Cette marche qu'on peut longtemps suivre en mettant, à mesure que l'âge s'avance, plus de sévérité et de gravité dans la manière de consulter l'enfant; cette marche, dis-je, a le double avantage de lui donner un rôle actif dans la réforme de sa conduite et de n'amener jamais de rupture entre ses parents et lui. Ceux-ci comptent toujours sur l'allié qu'ils ont dans son coeur et ils n'aliènent pas sa volonté qu'ils supposent bonne. Lui-même apprend à se diviser en deux: le pécheur et la conscience, éternelle tâche de l'homme...
Ne nous faisons pas d'illusions. La culture des bons sentiments la mieux entendue est presque toujours insuffisante en éducation. Il va de fâcheux intervalles où les meilleurs mobiles n'agissent pas, et où une sorte d'endurcissement semble fermer l'accès à toute influence heureuse. Alors l'enfant paraît indifférent à l'idée du mal; des fautes commises sans regret, ne lui laissent pas de remords ensuite, et comme les torts n'amènent pas leur conséquence naturelle, la douleur, il faut avoir recours à des moyens extérieurs pour produire la repentance...
Une punition, pour être efficace et juste, doit avoir été annoncée d'avance et appliquée ensuite à un cas bien défini. Ce qui la rend efficace ce n'est pas du tout d'être forte, c'est d'être infaillible. Laissez-y le moindre hasard, l'enfant en court la chance assez volontiers, et peut trouver piquant d'en braver l'idée.
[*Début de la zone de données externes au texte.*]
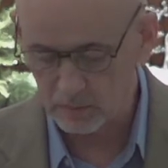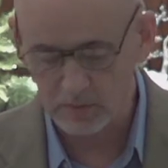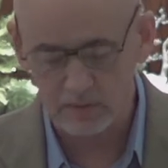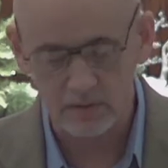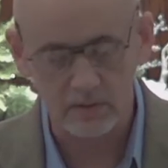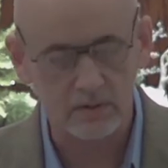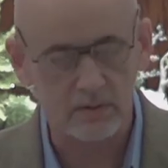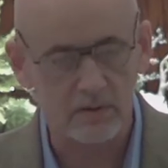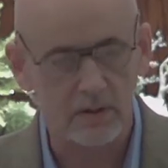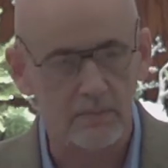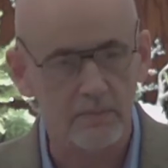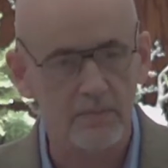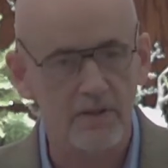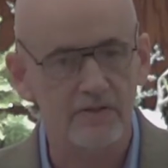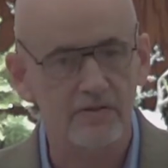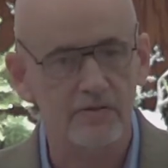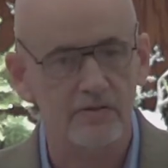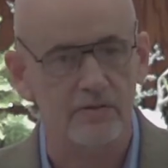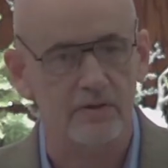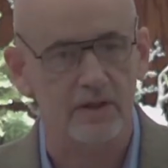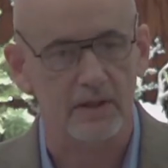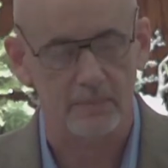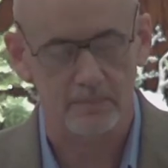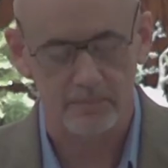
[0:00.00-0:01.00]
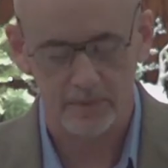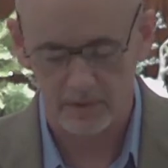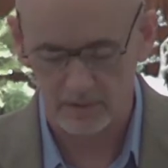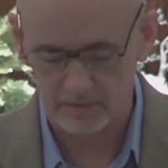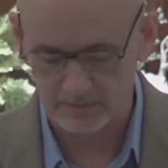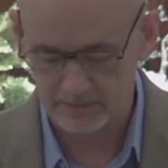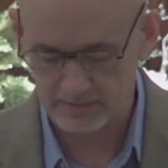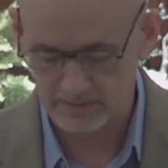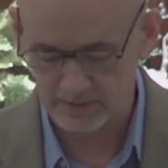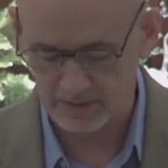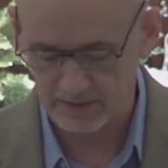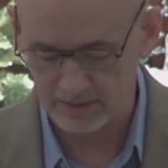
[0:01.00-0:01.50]
were a mystery,
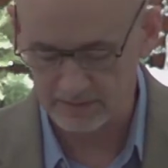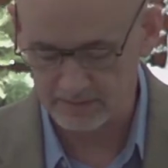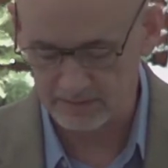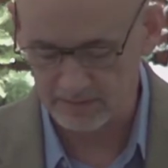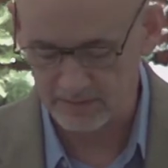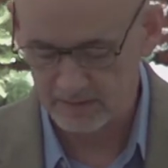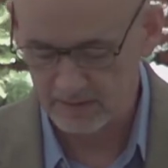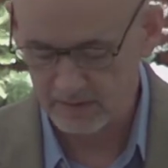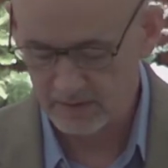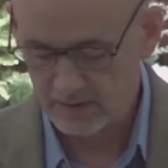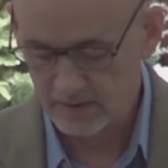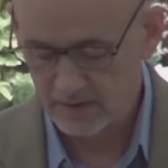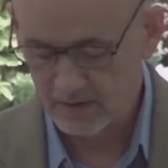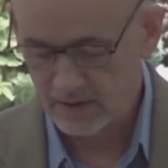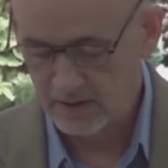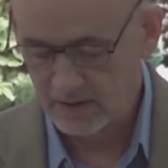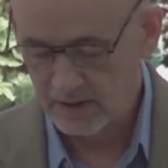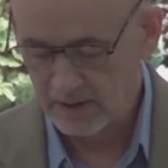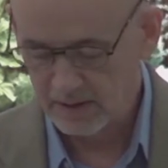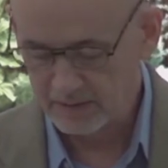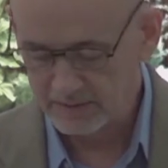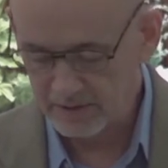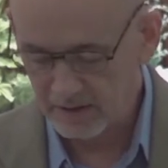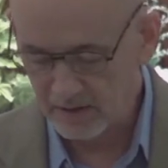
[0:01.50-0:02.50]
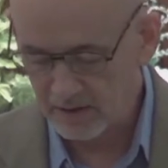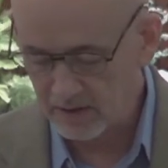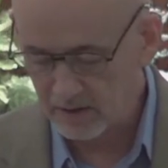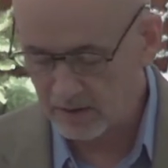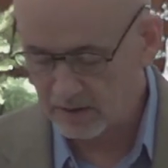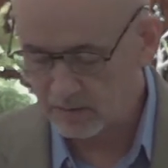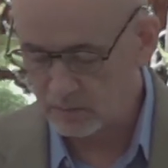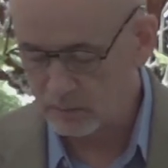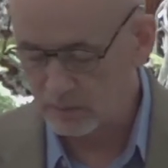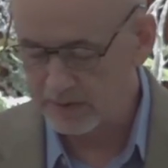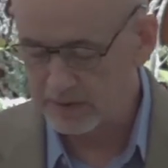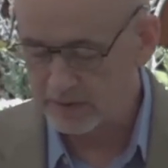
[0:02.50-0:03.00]
Paul says.
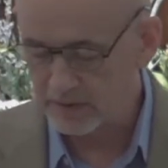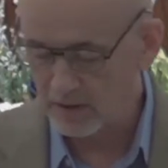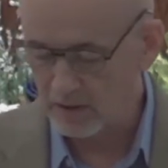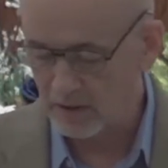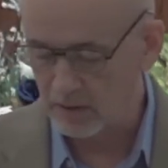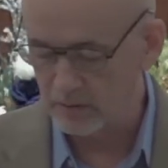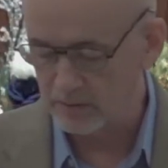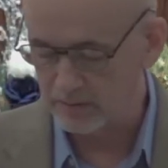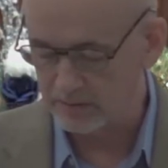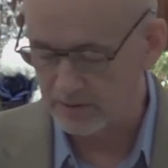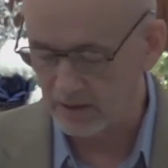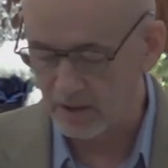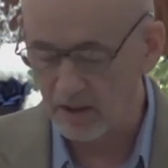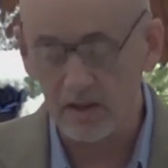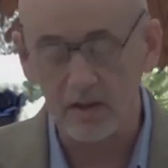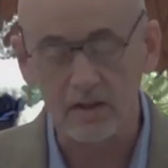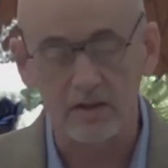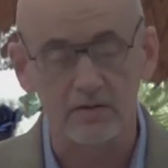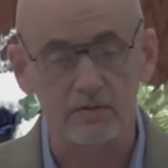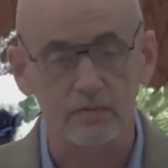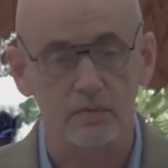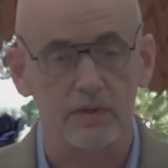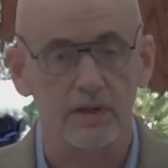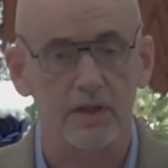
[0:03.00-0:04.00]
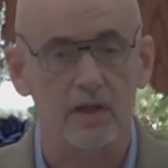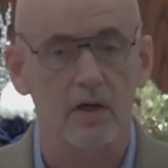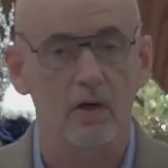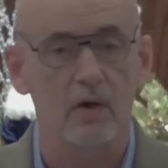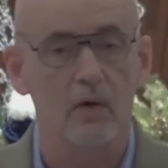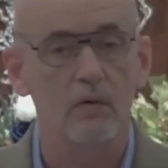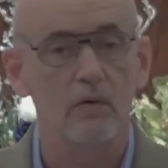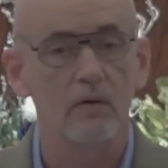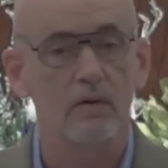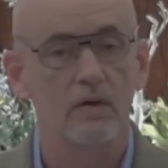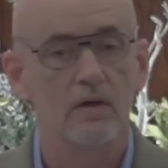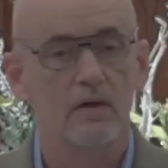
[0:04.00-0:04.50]
Tongues we know
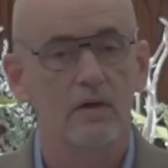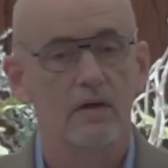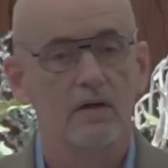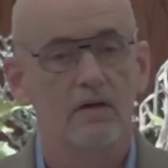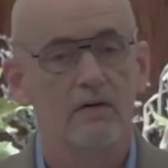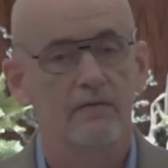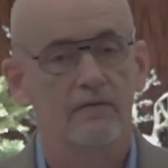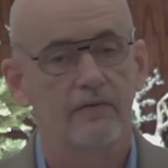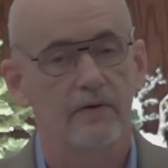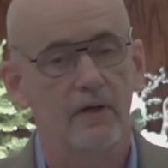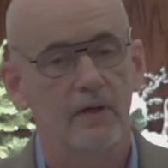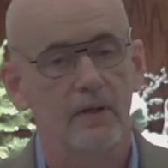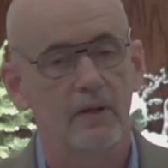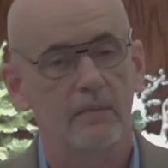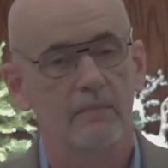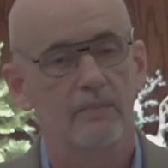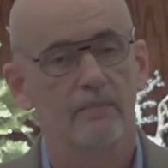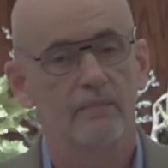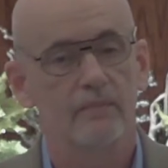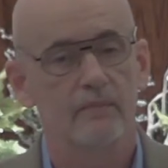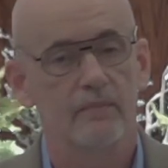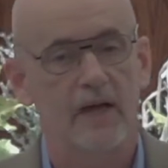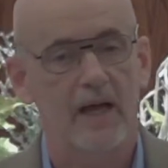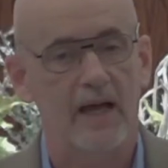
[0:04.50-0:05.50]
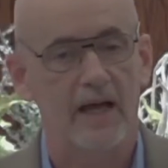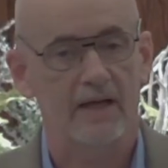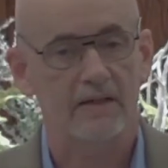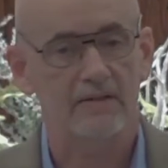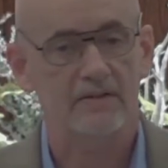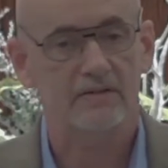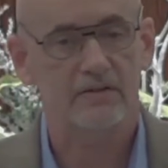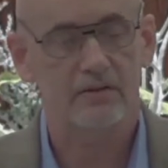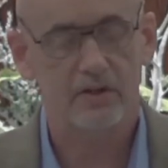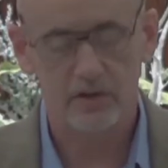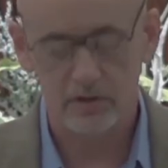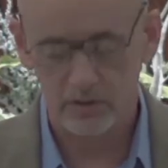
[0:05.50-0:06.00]
from
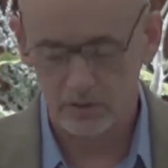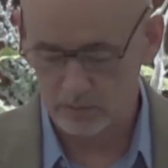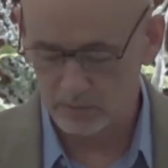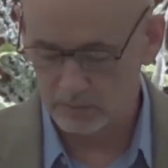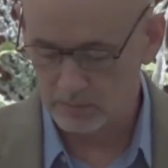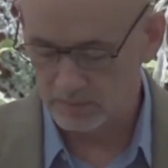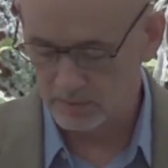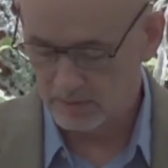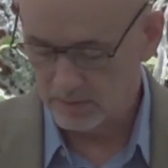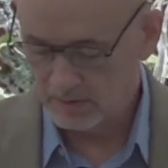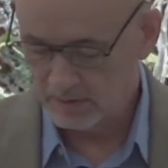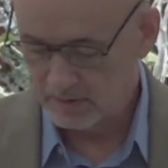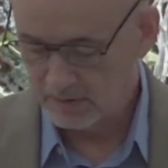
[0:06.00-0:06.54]
Acts 2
Ce dont il faut surtout se garder, c'est d'imaginer qu'on obtiendra par une aggravation de peine ce qu'on n'a pas obtenu d'abord. Le châtiment une fois subi, supposez l'enfant corrigé, accordez un pardon complet, et ne songez plus même aux menaces. Laissez là pour quelque temps cette partie de l'éducation, vraisemblablement l'oeuvre en sera faite.
Ceci s'applique en particulier à l'obstination. Quand un enfant se décide à refuser d'obéir, il est presque mal de l'y contraindre. Recourir à la violence dans le but de le forcer à céder, c'est le rendre lâche, c'est faire triompher la peur sur le courage, le physique sur le moral, l'animal sur l'homme. C'est là que la punition est fort à sa place; infligez-là rigoureusement s'il le faut, mais sans exiger ensuite que l'enfant exécute l'acte qu'il avait refusé d'exécuter. Le châtiment suffit pour attester vos droits. Ne parlez plus après du point contesté. Vous avez sauvé votre dignité sans blesser celle de l'enfance.